WASHINGTON — The title of the movie comes in an unmistakable howl: “Good morning, Vietnam!”
Robin Williams delivered one of his most iconic roles as a U.S. servicemember – the voluble, nonconformist Air Force broadcaster Adrian Cronauer.
His screen portrayal and rapid-fire jokes ribbed rigid commanders and life in the military, but it was never mean-spirited. It was timeless grunt humor, making light of the dreariness and monotony of war. His lines still provide sound bites for overseas American Forces Network radio shows.
“What’s the difference between the Army and the Cub Scouts? The Cub Scouts don’t have heavy artillery,” Williams quipped in one on-air scene.
The connection that servicemembers felt with Williams could have started and ended with the fake uniforms, movie sets and jokes of “Good Morning, Vietnam” in 1988. But by the time he died this week, Williams had worked for over a decade building a real-life relationship with those who fought – and were wounded – in the country’s newest wars.
It was a bond strong enough to be recognized not only by the ranks, who posted photos of themselves with Williams on social media Tuesday, but also by Defense Secretary Chuck Hagel, who called him a “true friend and supporter” of U.S. troops.
“From entertaining thousands of service men and women in war zones, to his philanthropy that helped veterans struggling with hidden wounds of war, he was a loyal and compassionate advocate for all who serve this nation in uniform,” Hagel said in a released statement. “He will be dearly missed by the men and women of DOD, so many of whom were personally touched by his humor and generosity.”

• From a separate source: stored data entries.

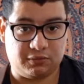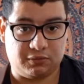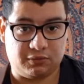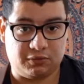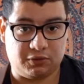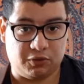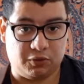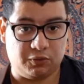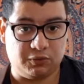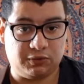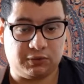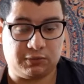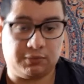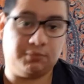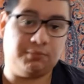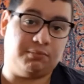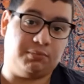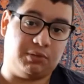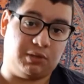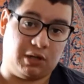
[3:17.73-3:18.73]
note,
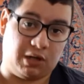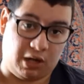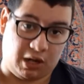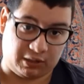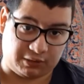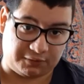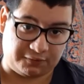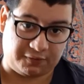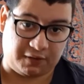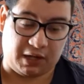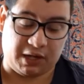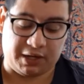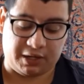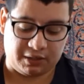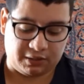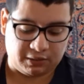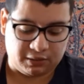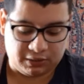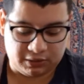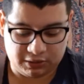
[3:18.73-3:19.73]
but an octave higher.
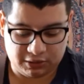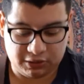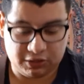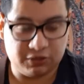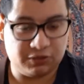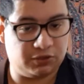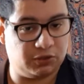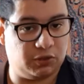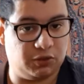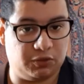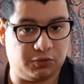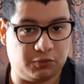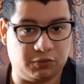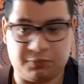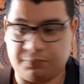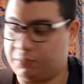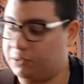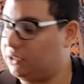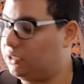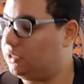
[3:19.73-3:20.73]
So it
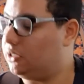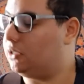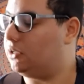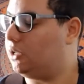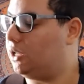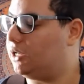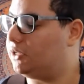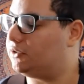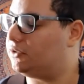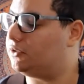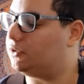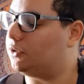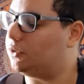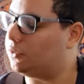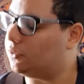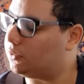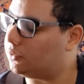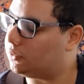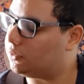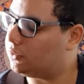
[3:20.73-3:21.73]
would be like so.
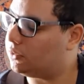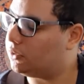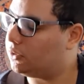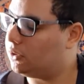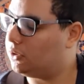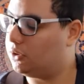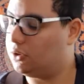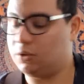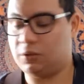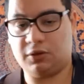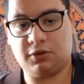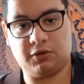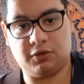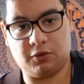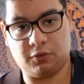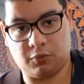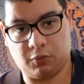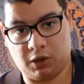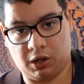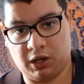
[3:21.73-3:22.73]

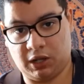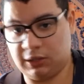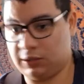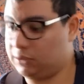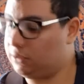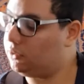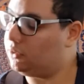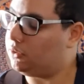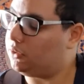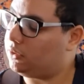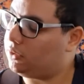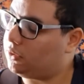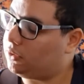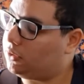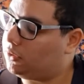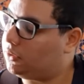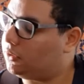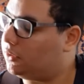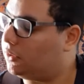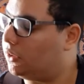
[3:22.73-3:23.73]
The 1,
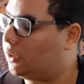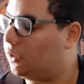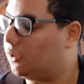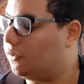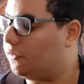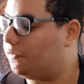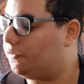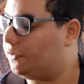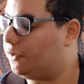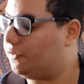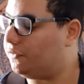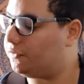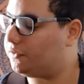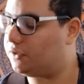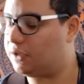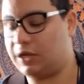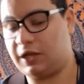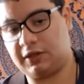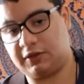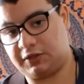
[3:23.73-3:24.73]
the fifth,
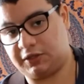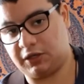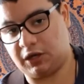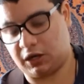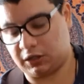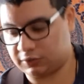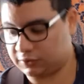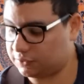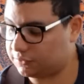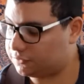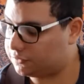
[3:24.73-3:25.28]
and the octave.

Williams, 63, who apparently committed suicide in his home Monday after battling drug abuse and depression, traveled around the world with USO to perform at military bases after the attacks on 9/11. He was among the first entertainers to travel to Afghanistan and eventually visited bases in 13 countries, including Bahrain, Djibouti, Germany, Iraq, Italy, Kuwait, Kyrgyzstan, Qatar, Spain, Turkey and the United Arab Emirates, according to USO spokeswoman Oname Thompson.
In his home state of California, Williams participated in charity events to support wounded troops such as a Marin County bicycle ride in 2010, and he supported a charity for wounded athletes that included many servicemembers.

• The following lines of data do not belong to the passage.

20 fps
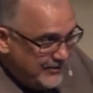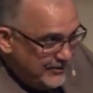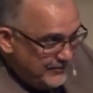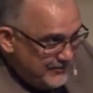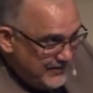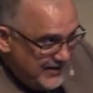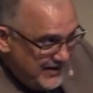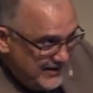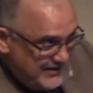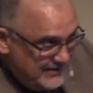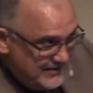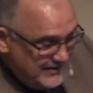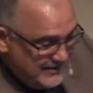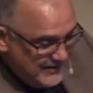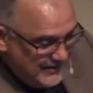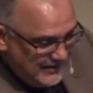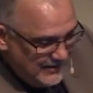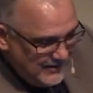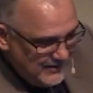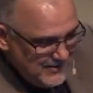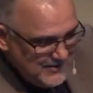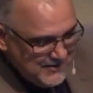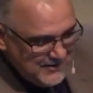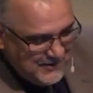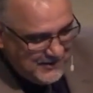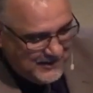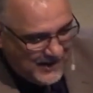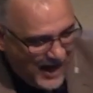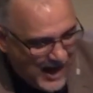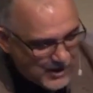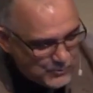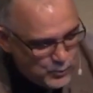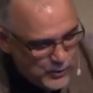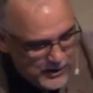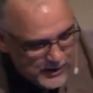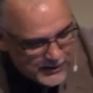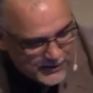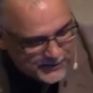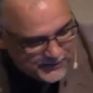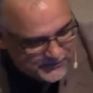intervened. God
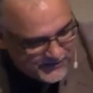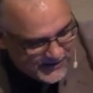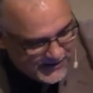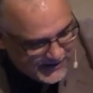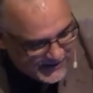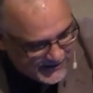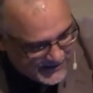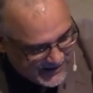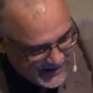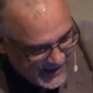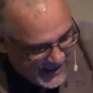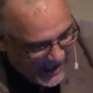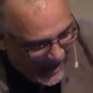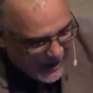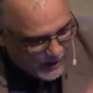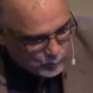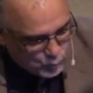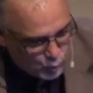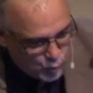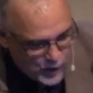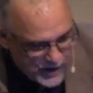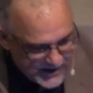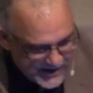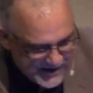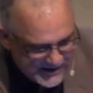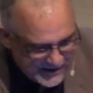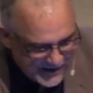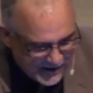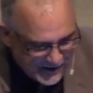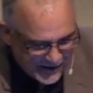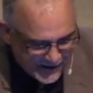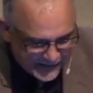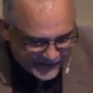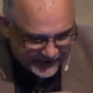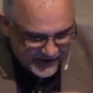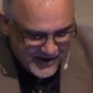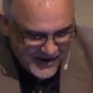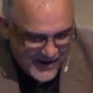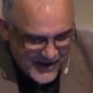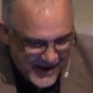will intervene. And when he does,
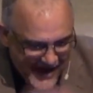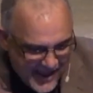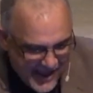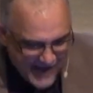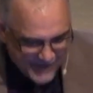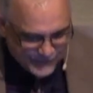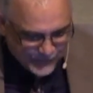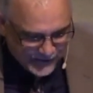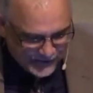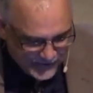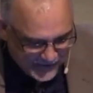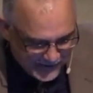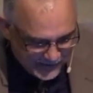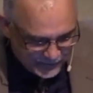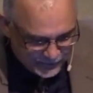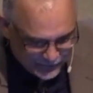everything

“I’m so honored to meet them and know what they’ve gone through and say, ‘Hey dude,’ this is just something that really humbles me,” Williams told ABC News’ Bob Woodruff during a “Stand Up for Heroes” event in 2012.
During his many USO trips, he would often stay after his shows to make personal connections with servicemembers, retired Gen. Carter Ham told ABC News.
“He would go to the guard towers, he’d go to the dining facilities, he’d go to the security police who couldn’t come to the shows because they were on duty. And he would spend time with them individually. That was very moving,” Ham said.
John Hanson, senior vice president of the USO, went on tour with Williams in 2007 and said the comedian never complained about uncomfortable sleeping arrangements or running to the next helicopter ride.
At one show, Williams completed his stand-up act and found a harmonica so he could stay and perform with musician Kid Rock for troops who had waited three hours in the snow, Hanson said.
“He was the kind of the guy who made you think we was your friend, even if you were never going to see him again,” he said.
But it was his honesty that connected with servicemembers on the USO circuit, Hanson said. Williams joked to them about his struggle with substance abuse, a common problem that many in the military could relate to and one that may have contributed to his suicide by asphyxiation.
After missing a USO tour for a stint in rehab, he told troops he had violated his own standards faster than he could lower them.
“He was out there naked on the stage and giving of himself,” Hanson said.
On Tuesday, fans were placing flowers, candles and memorabilia on Williams’ Walk of Fame star in Hollywood, according to the Los Angeles Times.
Christopher Mulrooney, an Iraq war veteran, was holding a photo of himself with the comic and told the newspaper they met during a USO tour in 2003.
“That five minutes I got to know him, I felt like I was a part of his family,” Mulrooney told the Times. “It was just a few days from the holidays, everyone was kind of bummed and depressed … the great news that we had was that we got Saddam [Hussein] and next thing you know we have Robin Williams on our base.”